Data entries
┄┄┄┄┄┄┄┄┄┄┄┄┄┄┄┄┄┄┄┄

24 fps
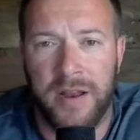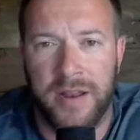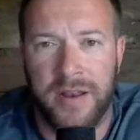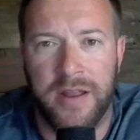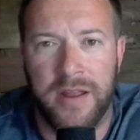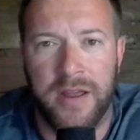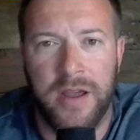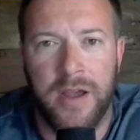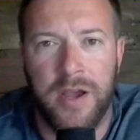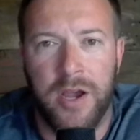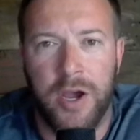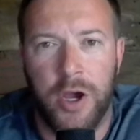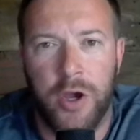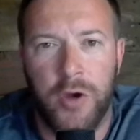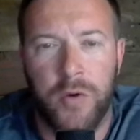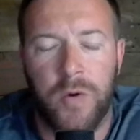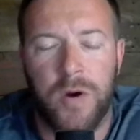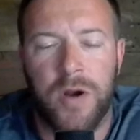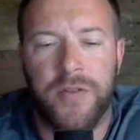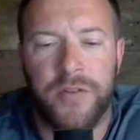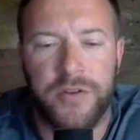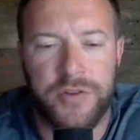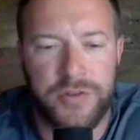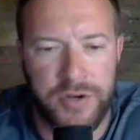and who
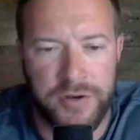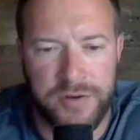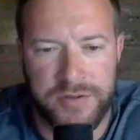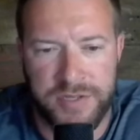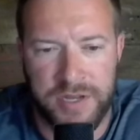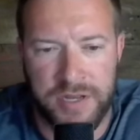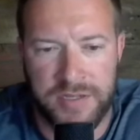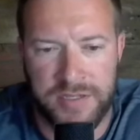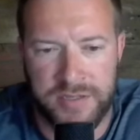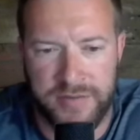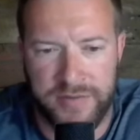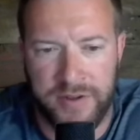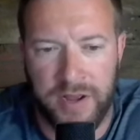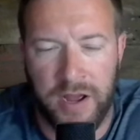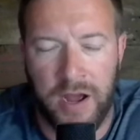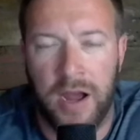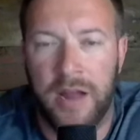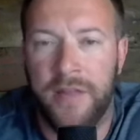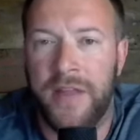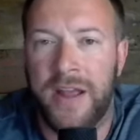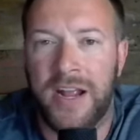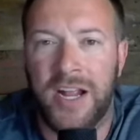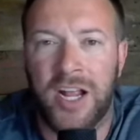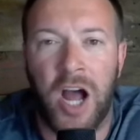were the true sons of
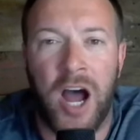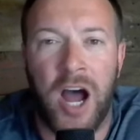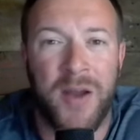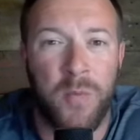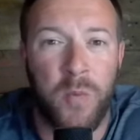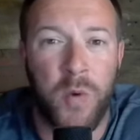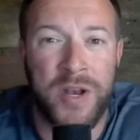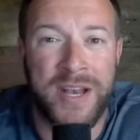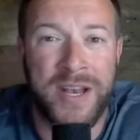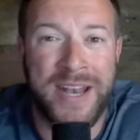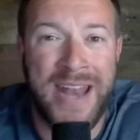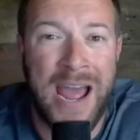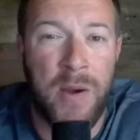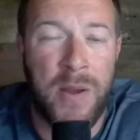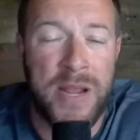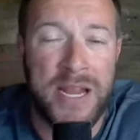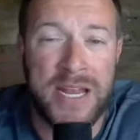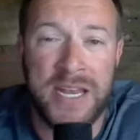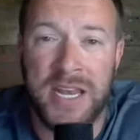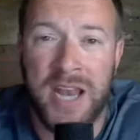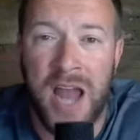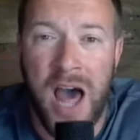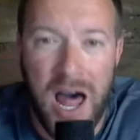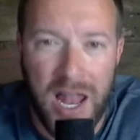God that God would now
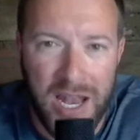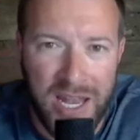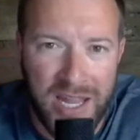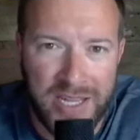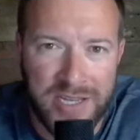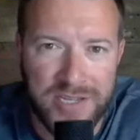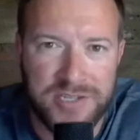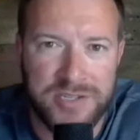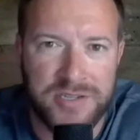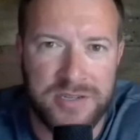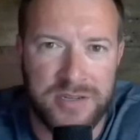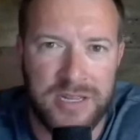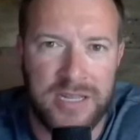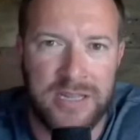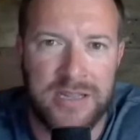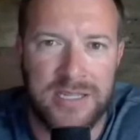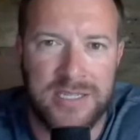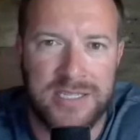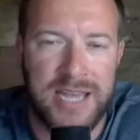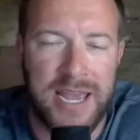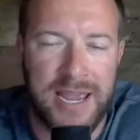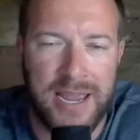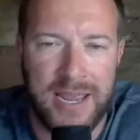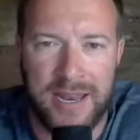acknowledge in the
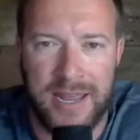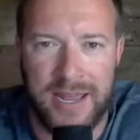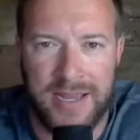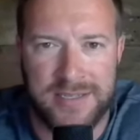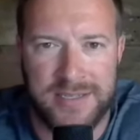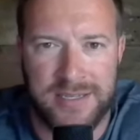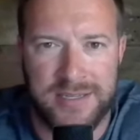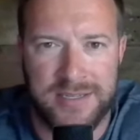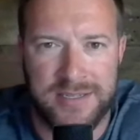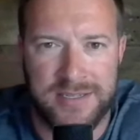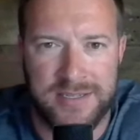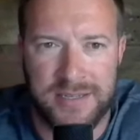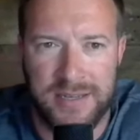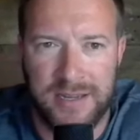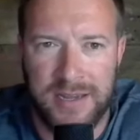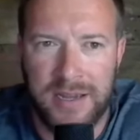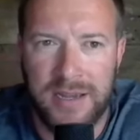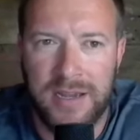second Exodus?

┄┄┄┄┄┄┄┄┄┄┄┄┄┄┄┄┄┄┄┄

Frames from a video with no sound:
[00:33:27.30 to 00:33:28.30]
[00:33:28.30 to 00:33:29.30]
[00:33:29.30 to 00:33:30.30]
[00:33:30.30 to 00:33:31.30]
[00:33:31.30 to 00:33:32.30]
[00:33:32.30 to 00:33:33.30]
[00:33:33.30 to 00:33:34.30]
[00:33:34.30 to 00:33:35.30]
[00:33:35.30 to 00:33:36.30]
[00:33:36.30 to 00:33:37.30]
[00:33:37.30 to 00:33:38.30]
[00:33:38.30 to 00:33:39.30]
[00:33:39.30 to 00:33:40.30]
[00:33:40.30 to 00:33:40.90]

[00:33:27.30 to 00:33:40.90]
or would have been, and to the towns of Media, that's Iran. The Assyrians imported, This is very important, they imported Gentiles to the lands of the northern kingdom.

┄┄┄┄┄┄┄┄┄┄┄┄┄┄┄┄┄┄┄┄

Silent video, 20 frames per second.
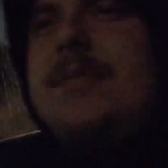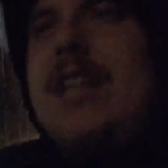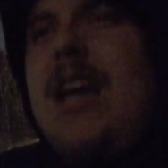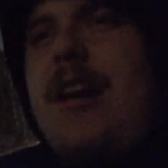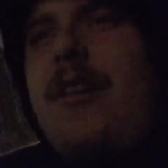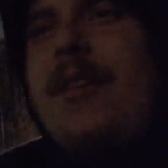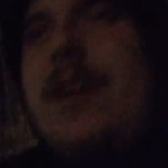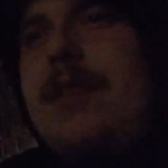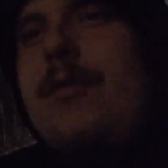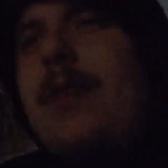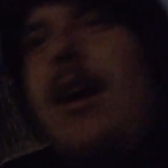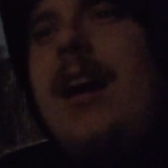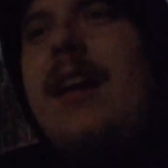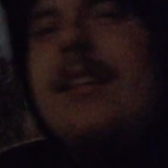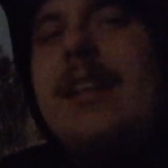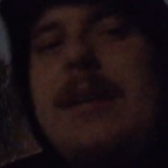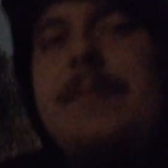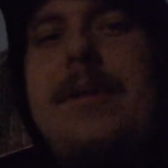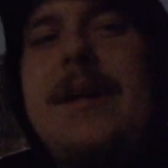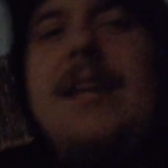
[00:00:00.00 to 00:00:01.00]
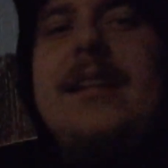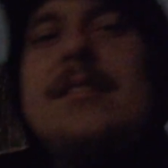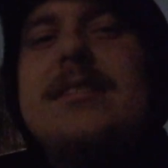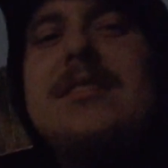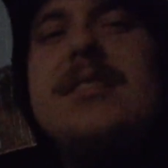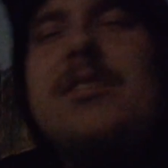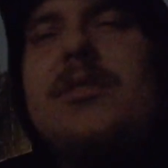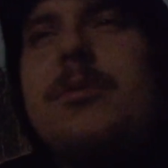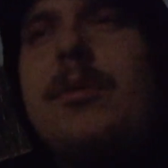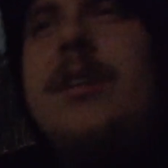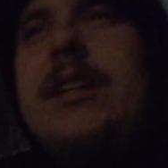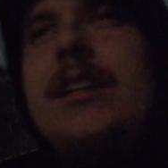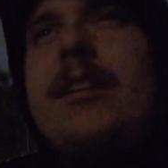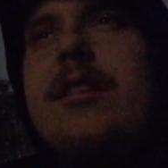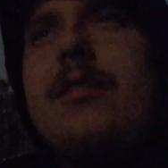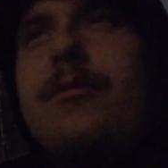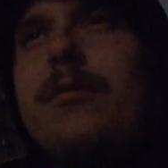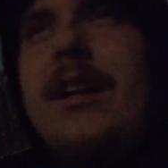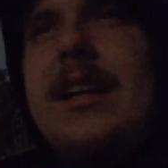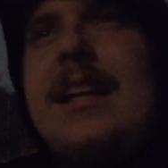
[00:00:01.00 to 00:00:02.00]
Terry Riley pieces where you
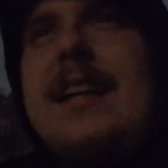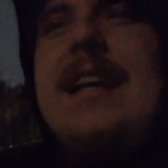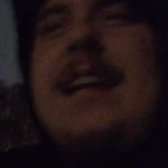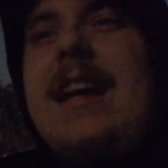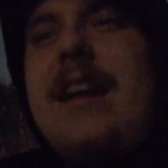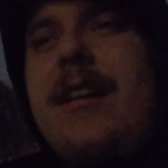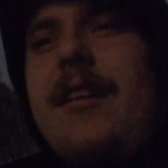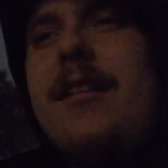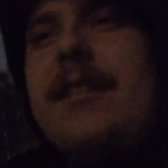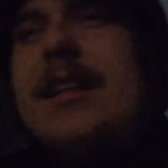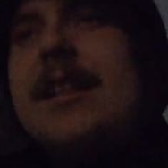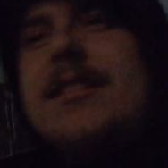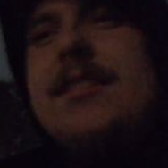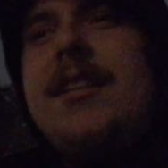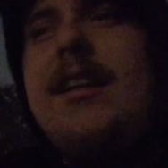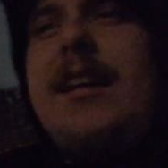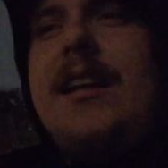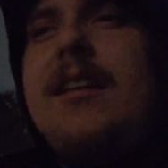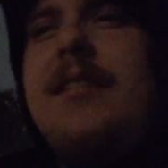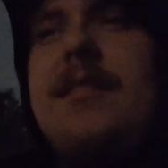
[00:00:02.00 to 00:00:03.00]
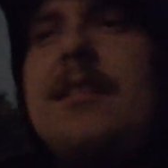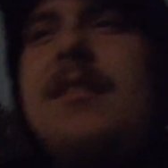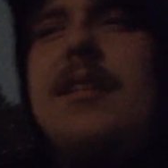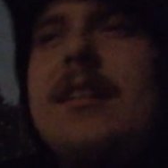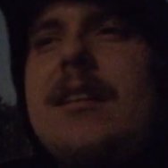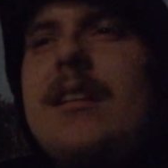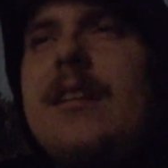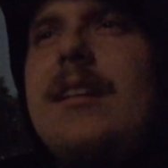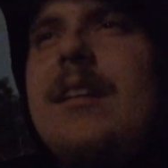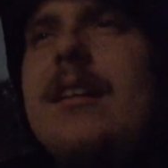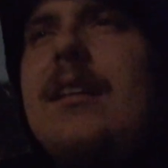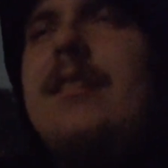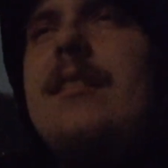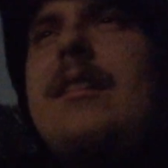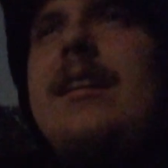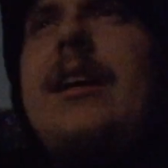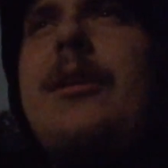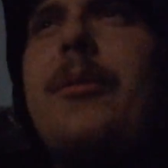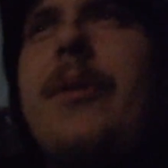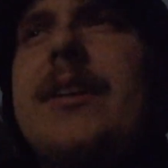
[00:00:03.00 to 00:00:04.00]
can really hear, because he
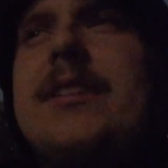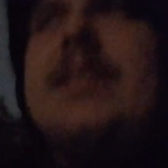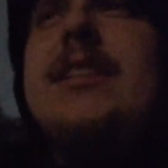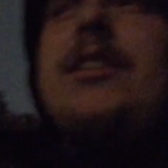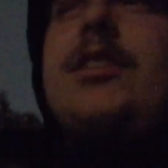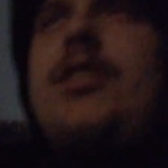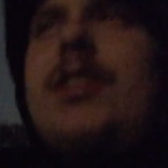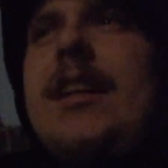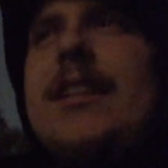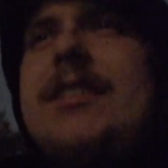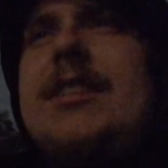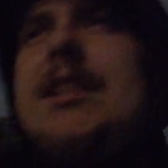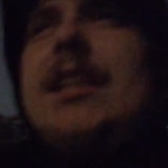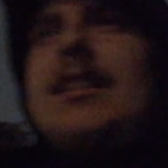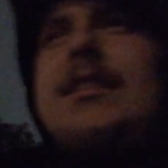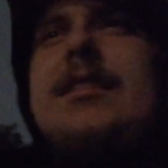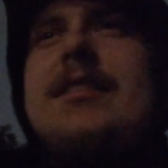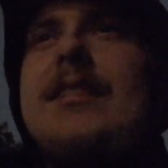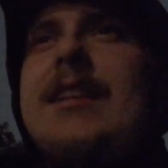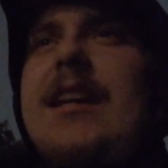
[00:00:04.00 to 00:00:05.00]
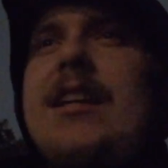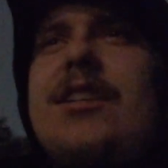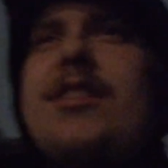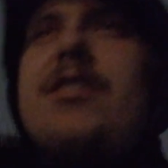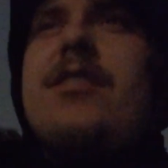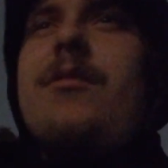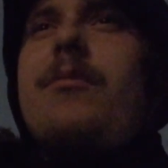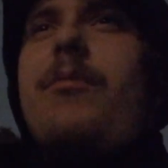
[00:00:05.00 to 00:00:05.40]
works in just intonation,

┄┄┄┄┄┄┄┄┄┄┄┄┄┄┄┄┄┄┄┄

__ASSIGNMENT__: Find every line in the records that uses the string "video", then copy it.

__RESULT OF THIS TASK__:
Frames from a video with no sound:
Silent video, 20 frames per second.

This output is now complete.